** YOUR INSTRUCTIONS **
Return the whole of the data exactly.

%%

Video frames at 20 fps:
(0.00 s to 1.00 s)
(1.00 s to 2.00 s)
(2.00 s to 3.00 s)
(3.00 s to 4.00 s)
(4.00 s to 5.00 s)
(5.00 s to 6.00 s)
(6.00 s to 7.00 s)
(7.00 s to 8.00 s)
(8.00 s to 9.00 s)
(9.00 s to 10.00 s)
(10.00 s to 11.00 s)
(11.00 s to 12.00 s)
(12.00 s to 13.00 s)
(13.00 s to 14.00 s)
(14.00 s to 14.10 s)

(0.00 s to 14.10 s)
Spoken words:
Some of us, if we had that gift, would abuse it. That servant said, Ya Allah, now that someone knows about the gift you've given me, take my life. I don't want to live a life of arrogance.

%%

** ANSWER FOR THIS EXERCISE **
Video frames at 20 fps:
(0.00 s to 1.00 s)
(1.00 s to 2.00 s)
(2.00 s to 3.00 s)
(3.00 s to 4.00 s)
(4.00 s to 5.00 s)
(5.00 s to 6.00 s)
(6.00 s to 7.00 s)
(7.00 s to 8.00 s)
(8.00 s to 9.00 s)
(9.00 s to 10.00 s)
(10.00 s to 11.00 s)
(11.00 s to 12.00 s)
(12.00 s to 13.00 s)
(13.00 s to 14.00 s)
(14.00 s to 14.10 s)

(0.00 s to 14.10 s)
Spoken words:
Some of us, if we had that gift, would abuse it. That servant said, Ya Allah, now that someone knows about the gift you've given me, take my life. I don't want to live a life of arrogance.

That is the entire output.